“THEY’RE having a laugh,” said a woman on the freezing platform at Waverley Station, looking around in dismay. Over the tannoy it had been announced that the approaching train for Tweedbank had two carriages. It was rush hour, the previous train had been cancelled and, as a crowd of 100 and more surged towards the doors, we were less at risk of turning into a tin of sardines than becoming mashed potatoes.
Resignation, anxiety and frustration was the mood, as it always is on late and overcrowded services. And, indeed, as it had been when a few weeks earlier we were directed from the empty platform to the bus station, in St Andrews Square, in the dark and rain, for a bus that only a few could squeeze onto.
It’s bad enough when your homeward train doesn’t appear, but far worse when a cancellation or delay means missing a connection, whether to an appointment or to your front door. In the past five days, I – like countless others using the Borders railway – have had to negotiate three cancelled trains, two of them timed to connect with services to Aberdeen and Leuchars, for work. We all now build in buffer time, but what happens, as on Saturday, when the backstop doesn’t appear? It’s simple: travellers either abandon their trip in disgust, or take to the car and fork out for parking charges at the other end.
The perpetual cancellations on the Tweedbank line are a microcosm of the rest of country. Reasons for the non-running of trains range from staff shortages to weather conditions, to a broken train on the line. Very often no explanation is given. When, a few days ago, I tried to find someone with whom I could register a complaint, I was directed to the post at Waverley where the ScotRail manager was on duty, only to find it empty. During the time in which I waited for the next train for my now cutting-it-fine journey, no official appeared. Was he or she in hiding, knowing how irritated passengers were feeling?
Certainly they’d be aware there were a lot of us. According to recent figures, around 70 ScotRail trains a day are cancelled. No wonder frontline staff, dealing with the fall-out of decisions beyond their control, dream of a secret bunker. Nor that a rail ombudsman is being set up to deal with unresolved complaints. As this paper reported a couple of weeks ago, new figures put the number of ScotRail services being cancelled at almost four per cent in the month to mid-October. That’s three times higher than in the first two years of the franchise, when we were promised a transformed service. September’s performance was so woeful, it marked a 20-year low.
It is stating the blindingly obvious to call this unacceptable. At a time when we are being encouraged to be more environmentally friendly, we have a rail network in disarray, so unpunctual and haphazard it simply cannot be relied upon. Only those such as the rugby fans heading to Murrayfield at the weekend are in a position to be philosophical. Wise folk that they are, the squad’s Borders supporters had set off ridiculously early, in their words “to take the first train that arrived”. Not everyone can be so blithe. One woman my husband met recently was almost in tears at yet another cancellation after warnings from her boss for so often arriving late at work.
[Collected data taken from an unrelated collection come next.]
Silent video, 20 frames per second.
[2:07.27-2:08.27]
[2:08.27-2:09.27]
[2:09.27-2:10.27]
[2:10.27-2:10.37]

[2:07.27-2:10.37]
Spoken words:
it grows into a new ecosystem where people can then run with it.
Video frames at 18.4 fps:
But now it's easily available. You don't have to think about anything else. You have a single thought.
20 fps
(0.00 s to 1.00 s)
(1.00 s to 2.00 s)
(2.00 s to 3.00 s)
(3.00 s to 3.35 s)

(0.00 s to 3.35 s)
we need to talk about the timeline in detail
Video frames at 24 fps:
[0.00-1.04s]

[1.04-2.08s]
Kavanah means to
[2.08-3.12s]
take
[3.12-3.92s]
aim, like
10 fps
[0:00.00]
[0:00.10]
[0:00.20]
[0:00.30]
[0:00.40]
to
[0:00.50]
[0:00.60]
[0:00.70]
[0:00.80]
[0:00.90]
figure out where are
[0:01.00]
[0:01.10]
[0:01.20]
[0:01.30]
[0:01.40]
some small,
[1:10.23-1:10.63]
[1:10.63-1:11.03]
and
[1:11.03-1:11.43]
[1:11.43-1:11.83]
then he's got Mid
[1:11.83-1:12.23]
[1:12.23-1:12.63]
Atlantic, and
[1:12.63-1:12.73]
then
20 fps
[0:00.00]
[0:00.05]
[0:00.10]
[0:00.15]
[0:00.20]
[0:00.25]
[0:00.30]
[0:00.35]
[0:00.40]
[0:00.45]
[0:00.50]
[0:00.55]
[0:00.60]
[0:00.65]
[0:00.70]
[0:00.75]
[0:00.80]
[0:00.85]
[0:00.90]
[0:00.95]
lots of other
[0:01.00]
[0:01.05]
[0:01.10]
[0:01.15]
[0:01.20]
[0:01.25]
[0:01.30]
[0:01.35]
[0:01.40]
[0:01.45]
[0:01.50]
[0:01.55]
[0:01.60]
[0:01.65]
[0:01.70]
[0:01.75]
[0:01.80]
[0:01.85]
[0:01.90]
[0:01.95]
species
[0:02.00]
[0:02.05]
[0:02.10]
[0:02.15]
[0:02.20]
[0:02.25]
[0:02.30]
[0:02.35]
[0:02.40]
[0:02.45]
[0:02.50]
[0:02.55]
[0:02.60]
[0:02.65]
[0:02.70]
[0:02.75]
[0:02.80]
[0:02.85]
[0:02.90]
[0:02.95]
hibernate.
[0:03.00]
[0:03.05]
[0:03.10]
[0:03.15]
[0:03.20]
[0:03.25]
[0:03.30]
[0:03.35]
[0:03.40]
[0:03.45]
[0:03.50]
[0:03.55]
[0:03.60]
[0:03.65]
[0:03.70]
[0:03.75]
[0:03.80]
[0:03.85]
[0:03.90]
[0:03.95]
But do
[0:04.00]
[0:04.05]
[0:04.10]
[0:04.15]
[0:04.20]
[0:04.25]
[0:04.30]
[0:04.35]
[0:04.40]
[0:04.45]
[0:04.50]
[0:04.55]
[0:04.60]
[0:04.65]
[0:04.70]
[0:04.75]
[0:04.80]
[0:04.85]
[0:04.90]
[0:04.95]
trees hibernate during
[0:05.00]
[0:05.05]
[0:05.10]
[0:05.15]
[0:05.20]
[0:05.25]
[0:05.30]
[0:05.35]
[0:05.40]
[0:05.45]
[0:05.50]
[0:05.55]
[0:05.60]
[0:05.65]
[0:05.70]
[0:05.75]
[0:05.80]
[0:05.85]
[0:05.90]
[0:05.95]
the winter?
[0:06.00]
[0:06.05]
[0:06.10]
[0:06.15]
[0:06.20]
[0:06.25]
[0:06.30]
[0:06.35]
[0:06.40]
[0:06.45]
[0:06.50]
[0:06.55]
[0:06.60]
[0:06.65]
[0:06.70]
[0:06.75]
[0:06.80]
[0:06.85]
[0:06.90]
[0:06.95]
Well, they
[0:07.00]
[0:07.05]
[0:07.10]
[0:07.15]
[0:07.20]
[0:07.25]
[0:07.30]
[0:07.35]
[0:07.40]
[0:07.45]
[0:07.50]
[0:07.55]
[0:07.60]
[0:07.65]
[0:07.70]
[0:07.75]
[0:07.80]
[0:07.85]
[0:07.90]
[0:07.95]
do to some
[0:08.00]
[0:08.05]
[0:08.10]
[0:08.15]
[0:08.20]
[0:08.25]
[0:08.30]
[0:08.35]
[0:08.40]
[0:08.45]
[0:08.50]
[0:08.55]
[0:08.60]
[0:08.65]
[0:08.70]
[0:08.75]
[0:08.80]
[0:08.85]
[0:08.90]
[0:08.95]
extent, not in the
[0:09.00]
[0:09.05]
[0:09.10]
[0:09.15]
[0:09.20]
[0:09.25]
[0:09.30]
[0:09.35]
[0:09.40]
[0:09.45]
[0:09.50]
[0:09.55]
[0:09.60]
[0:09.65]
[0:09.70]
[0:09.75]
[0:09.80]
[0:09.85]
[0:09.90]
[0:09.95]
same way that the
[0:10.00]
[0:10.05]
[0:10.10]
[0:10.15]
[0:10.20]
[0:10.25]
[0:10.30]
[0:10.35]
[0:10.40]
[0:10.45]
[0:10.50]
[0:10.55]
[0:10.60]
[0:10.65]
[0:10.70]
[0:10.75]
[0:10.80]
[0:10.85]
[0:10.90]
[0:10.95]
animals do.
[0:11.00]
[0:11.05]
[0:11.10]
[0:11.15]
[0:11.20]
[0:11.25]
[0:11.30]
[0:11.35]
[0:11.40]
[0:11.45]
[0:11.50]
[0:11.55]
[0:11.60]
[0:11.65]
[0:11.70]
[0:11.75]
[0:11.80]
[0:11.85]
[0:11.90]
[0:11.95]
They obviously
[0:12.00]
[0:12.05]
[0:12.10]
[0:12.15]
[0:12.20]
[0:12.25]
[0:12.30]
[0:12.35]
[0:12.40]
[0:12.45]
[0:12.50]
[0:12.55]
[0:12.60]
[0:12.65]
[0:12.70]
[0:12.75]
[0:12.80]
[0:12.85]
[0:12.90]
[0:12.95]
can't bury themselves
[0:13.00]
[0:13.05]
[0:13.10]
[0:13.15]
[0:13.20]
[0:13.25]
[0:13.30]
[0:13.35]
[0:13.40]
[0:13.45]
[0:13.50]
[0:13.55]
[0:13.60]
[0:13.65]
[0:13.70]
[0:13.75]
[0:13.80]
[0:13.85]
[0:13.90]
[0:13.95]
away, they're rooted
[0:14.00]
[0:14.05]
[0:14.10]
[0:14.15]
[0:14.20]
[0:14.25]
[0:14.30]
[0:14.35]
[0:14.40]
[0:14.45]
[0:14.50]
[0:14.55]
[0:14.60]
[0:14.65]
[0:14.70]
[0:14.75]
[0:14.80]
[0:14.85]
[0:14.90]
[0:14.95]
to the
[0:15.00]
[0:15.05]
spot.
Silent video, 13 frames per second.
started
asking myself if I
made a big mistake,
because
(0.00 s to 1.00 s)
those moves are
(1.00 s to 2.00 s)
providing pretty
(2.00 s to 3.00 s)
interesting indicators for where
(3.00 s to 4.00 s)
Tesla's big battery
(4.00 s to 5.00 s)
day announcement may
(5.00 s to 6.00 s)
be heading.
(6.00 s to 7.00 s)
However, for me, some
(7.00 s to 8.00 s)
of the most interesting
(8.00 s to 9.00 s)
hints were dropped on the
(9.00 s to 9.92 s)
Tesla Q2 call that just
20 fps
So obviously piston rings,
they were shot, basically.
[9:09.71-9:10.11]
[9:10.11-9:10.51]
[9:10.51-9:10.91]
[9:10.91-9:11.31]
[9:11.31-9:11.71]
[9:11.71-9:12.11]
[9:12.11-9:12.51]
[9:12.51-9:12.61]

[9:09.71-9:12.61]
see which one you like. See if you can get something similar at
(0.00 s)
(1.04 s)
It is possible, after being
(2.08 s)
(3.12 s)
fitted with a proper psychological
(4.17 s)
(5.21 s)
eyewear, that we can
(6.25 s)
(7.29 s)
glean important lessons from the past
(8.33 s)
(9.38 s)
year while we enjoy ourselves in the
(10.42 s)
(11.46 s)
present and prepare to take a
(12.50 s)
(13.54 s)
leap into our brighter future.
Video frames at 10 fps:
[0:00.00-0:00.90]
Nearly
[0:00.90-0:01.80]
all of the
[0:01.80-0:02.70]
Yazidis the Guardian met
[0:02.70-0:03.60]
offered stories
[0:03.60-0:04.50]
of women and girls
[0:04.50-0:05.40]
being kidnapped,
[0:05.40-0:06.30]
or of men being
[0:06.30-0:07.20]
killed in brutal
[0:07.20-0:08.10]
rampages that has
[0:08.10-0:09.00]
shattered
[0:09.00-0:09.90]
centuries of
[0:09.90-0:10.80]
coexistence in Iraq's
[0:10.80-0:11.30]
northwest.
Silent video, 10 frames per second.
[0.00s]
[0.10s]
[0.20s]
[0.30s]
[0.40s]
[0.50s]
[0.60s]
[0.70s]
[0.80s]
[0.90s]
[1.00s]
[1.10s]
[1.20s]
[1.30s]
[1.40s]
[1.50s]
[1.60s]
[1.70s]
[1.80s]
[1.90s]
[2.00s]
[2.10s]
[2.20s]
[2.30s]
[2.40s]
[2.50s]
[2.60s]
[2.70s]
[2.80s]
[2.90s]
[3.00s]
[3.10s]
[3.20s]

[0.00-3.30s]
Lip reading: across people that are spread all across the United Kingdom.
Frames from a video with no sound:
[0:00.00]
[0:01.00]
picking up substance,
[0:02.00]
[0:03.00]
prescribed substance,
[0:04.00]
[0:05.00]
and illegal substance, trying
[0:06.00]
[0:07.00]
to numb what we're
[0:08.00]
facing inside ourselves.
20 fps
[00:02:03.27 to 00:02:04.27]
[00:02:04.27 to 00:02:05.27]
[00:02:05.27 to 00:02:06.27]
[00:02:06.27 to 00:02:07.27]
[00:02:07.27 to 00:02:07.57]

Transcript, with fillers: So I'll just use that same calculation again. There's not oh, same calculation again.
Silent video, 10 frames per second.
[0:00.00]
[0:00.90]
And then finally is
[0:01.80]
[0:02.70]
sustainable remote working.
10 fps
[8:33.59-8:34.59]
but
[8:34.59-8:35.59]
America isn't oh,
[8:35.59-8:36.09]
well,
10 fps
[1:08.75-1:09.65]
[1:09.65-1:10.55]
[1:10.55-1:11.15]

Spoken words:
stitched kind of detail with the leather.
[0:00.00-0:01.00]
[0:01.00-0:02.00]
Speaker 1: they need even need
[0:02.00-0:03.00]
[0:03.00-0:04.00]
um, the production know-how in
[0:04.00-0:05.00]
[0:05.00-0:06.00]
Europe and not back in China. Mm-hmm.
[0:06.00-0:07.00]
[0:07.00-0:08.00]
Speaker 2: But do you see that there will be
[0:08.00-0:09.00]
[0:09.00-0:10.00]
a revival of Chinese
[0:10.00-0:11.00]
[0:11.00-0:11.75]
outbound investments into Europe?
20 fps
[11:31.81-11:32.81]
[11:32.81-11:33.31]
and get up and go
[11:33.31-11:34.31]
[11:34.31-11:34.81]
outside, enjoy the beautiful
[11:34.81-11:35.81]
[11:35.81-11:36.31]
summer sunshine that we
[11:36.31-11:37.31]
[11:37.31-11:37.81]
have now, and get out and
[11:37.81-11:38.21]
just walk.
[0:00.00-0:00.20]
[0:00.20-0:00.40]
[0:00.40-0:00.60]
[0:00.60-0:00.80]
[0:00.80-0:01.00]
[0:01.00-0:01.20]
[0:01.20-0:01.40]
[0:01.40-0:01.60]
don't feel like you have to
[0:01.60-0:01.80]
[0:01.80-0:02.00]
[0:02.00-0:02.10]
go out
How can a country run on this basis? You begin to understand why Mussolini was popular. For some it was more important that the trains ran like a Swiss clock than that Italy was in the hands of a homicidal fascist. This is not to make light of ScotRail’s travails. It is, however, to suggest that a train timetable matters more than you might think. When it cannot be trusted, it raises bigger questions about the governance of the country. After all, if our leaders cannot ensure a railway operator does its job, what else is going to the dogs? Those commuters who regularly bear the brunt of the disruption must be sorely tempted to vent their frustration at the ballot box.
So is the answer to renationalise the railways, as the Labour Party would like? Given the mess that privatisation has led to, it is tempting to agree. Yet when you recall the chaos that rail union activity caused, and the stranglehold in which they held the nation, unless safeguards against their monopoly of the industry are put in place, nationalisation is no better an option. A change in ownership does not offer a magic cure. The issue is not of public versus private, but of organisational skill and commitment.
To fix the system is simultaneously childishly simple and fiendishly complicated. It requires timetabling rigour, sophisticated management of staff and rolling stock; and the ability – no, an active willingness – to communicate properly with passengers. Given almost two centuries of railway experience, this should be well within our grasp. It’s not like landing a space probe on Mars – it’s far more important than that.